L'Autorité de sûreté nucléaire classe au niveau 2 de l'échelle INES la succession d'incidents survenus sur le réacteur 3 de la centrale nucléaire du Tricastin (Drôme)

Publié le 29/11/2000 à 00:00

Communiqué de presse

Plusieurs incidents successifs sont intervenus sur le réacteur n° 3 de la centrale nucléaire du Tricastin (Drôme) entre le 21 et le 24 novembre 2000 lors des opérations de préparation du redémarrage de ce réacteur qui était en arrêt pour maintenance et rechargement en combustible.
 
Des oublis ou des actions inappropriées des équipes de conduite du réacteur ont conduit, à quatre reprises, à ne pas respecter les règles générales d'exploitation.
 
Les règles générales d'exploitation rassemblent les spécifications approuvées par l'Autorité de sûreté nucléaire qui encadrent le fonctionnement du réacteur : elles spécifient notamment quels sont les matériels (circuits, pompes, échangeurs, …) qui doivent être en service en fonction de l'état du réacteur.
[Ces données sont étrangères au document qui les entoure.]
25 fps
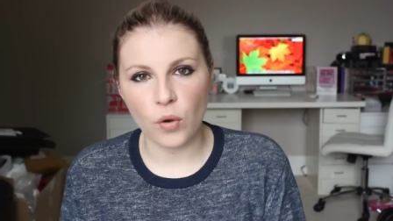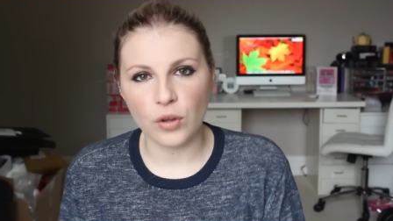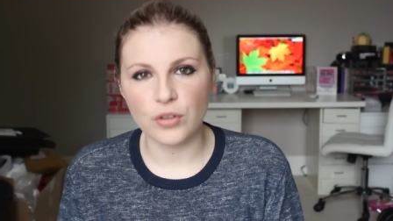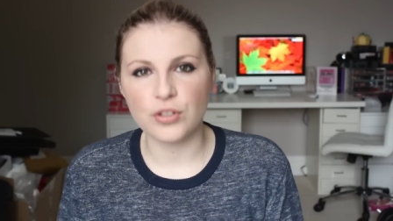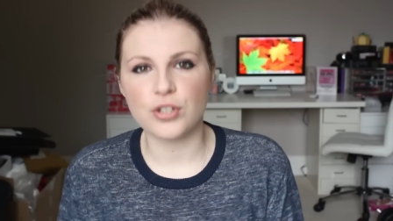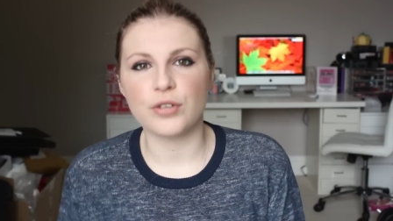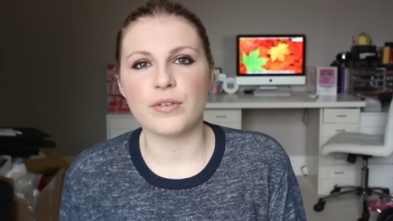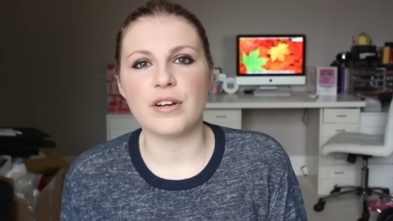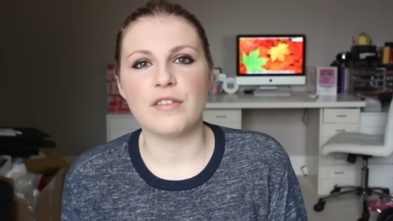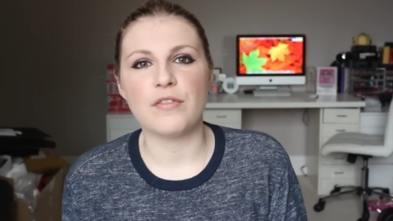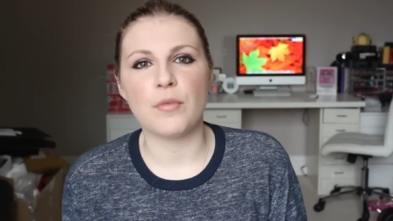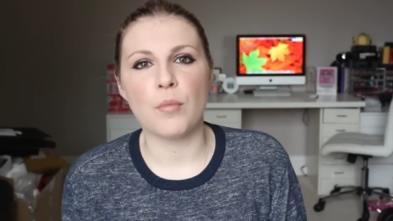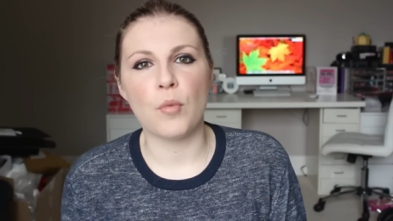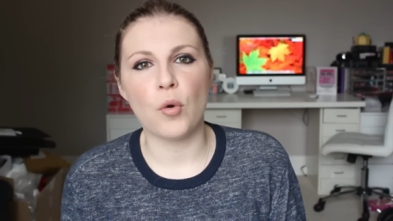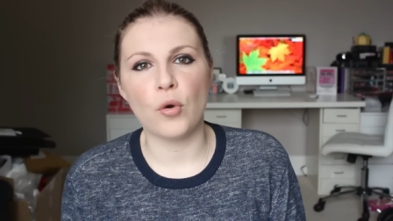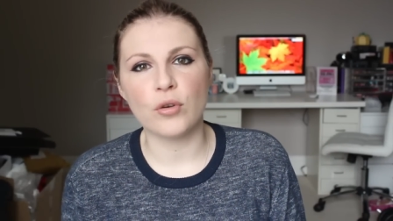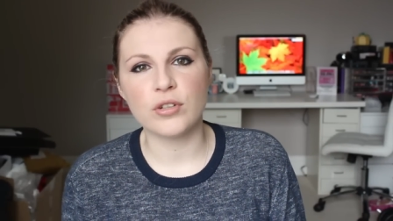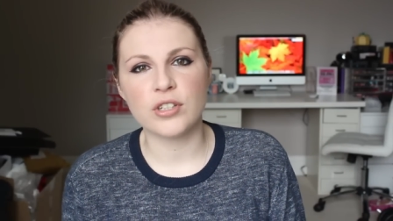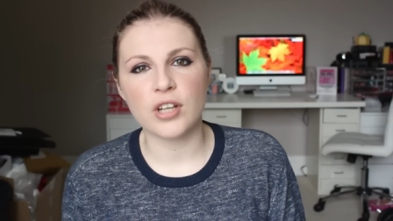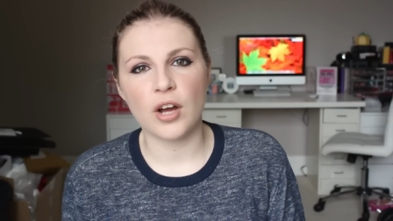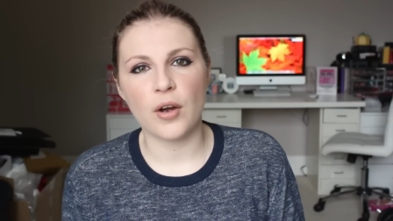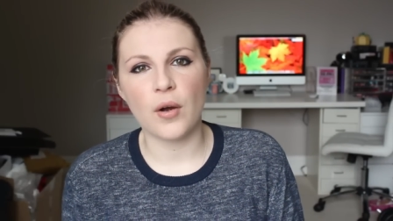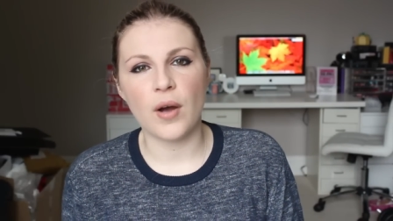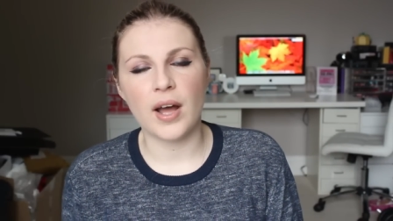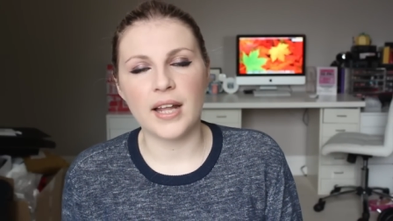ones are even more
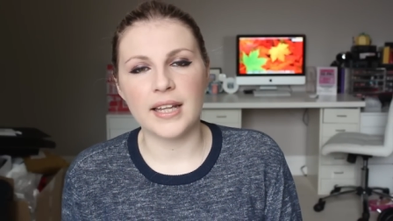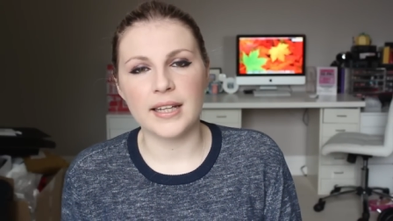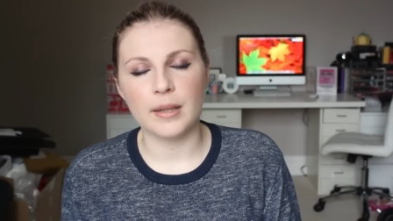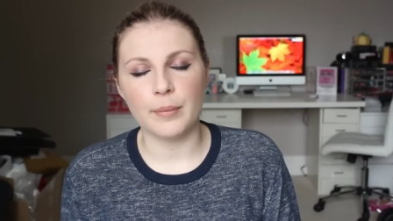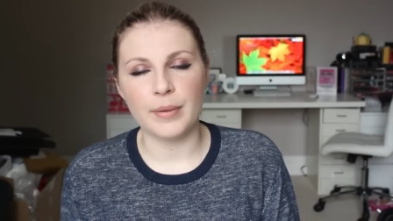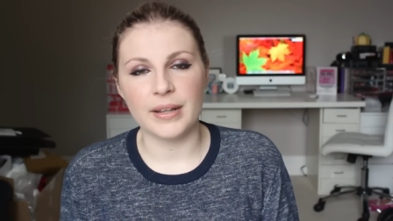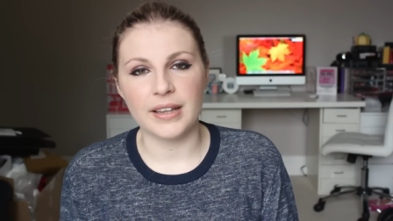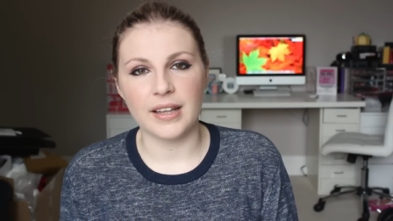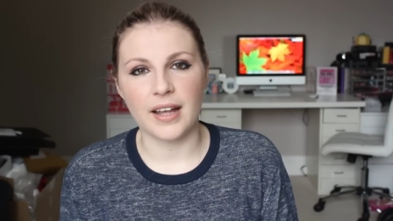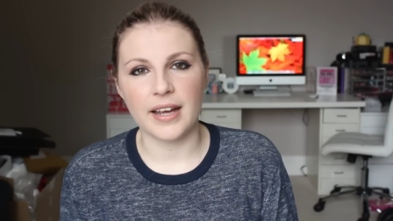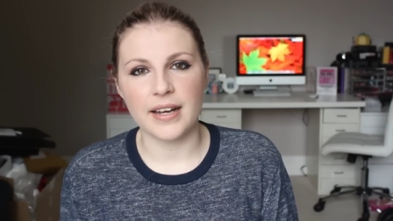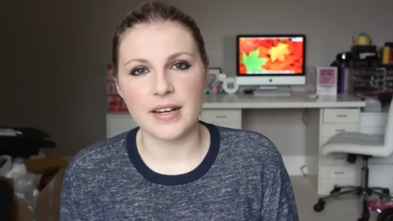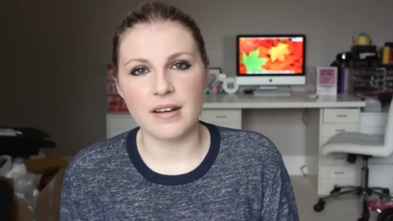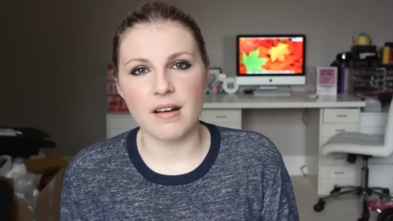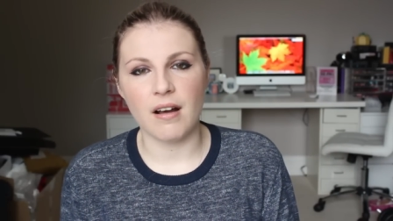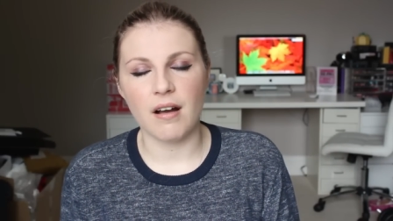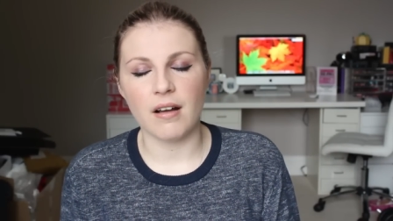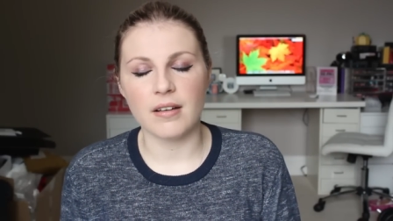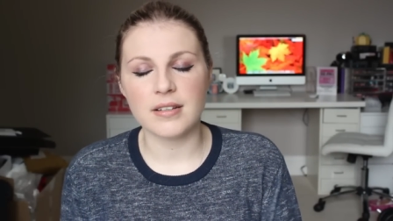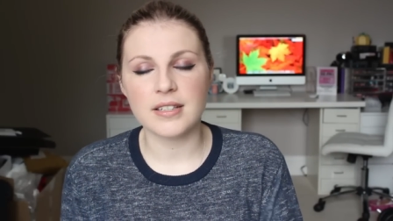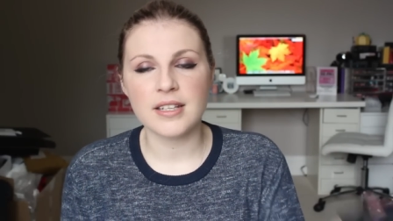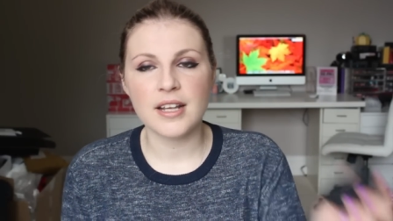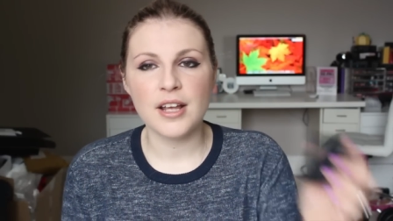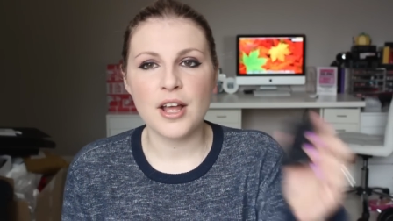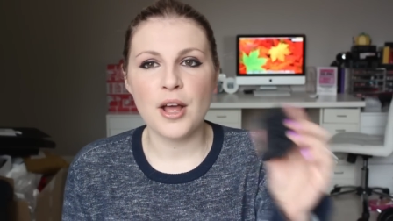so a little bit like
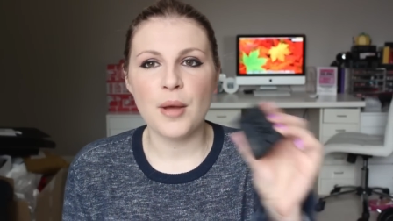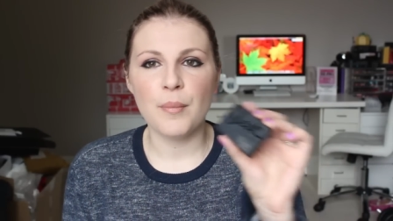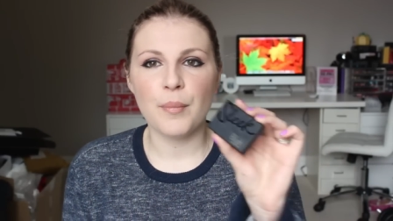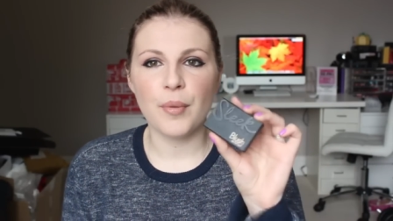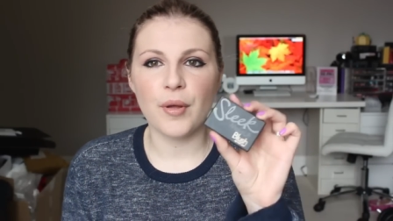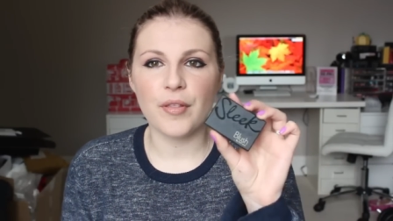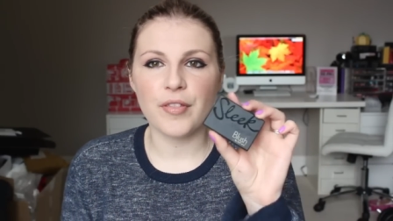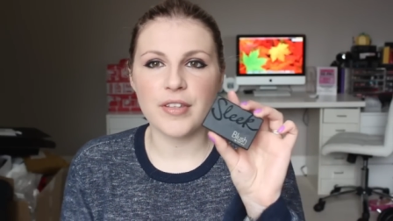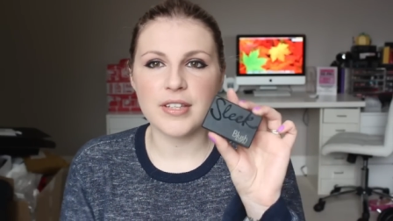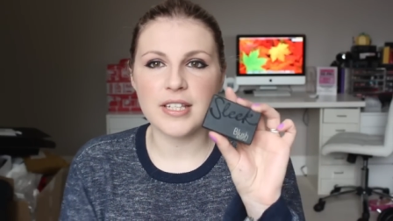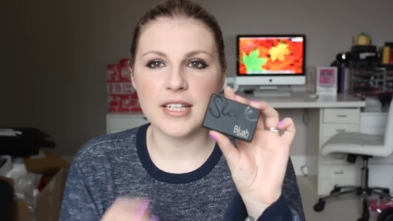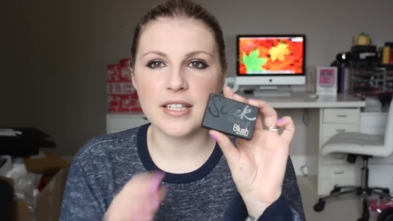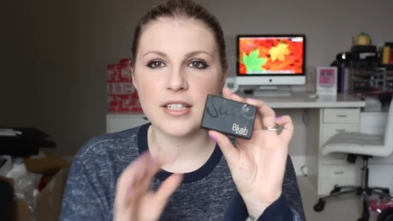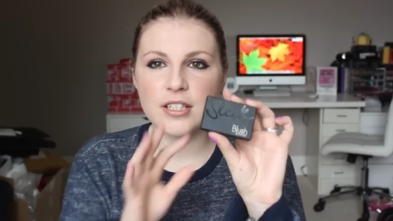NARS, but this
Le respect absolu de ces règles par l'exploitant constitue un aspect essentiel de la rigueur d'exploitation.
 
L'inspection réalisée sur place par l'Autorité de sûreté nucléaire le 27 novembre 2000 a montré que des défauts d'organisation des équipes de conduite sont à l'origine des incidents : en particulier une séparation insuffisante entre la réalisation des opérations de conduite et leur contrôle a empêché que certaines erreurs soient détectées en temps utile. L'inspection a également montré que certaines règles et procédures n'étaient pas suffisamment connues des équipes de conduite.
 
Ces incidents n'ont, à aucun moment, directement affecté le niveau de sûreté de l'installation : en conséquence, chacun d'entre eux devrait être classé, au plus, au niveau 1 de l'échelle des événements nucléaires (échelle INES). Leur accumulation dans un temps très bref, significatif d'un manque de rigueur caractérisé, conduit cependant l'Autorité de sûreté à classer le dernier d'entre eux au niveau 2 de l'échelle INES.
 
A la demande de l'Autorité de sûreté nucléaire, EDF a interrompu le redémarrage du réacteur et a préparé un plan d'actions immédiates visant notamment à renforcer les contrôles entre les différentes phases de redémarrage du réacteur n° 3. Après examen de ce plan d'actions, l'Autorité de sûreté nucléaire a autorisé le 29 novembre 2000 la poursuite de ce redémarrage.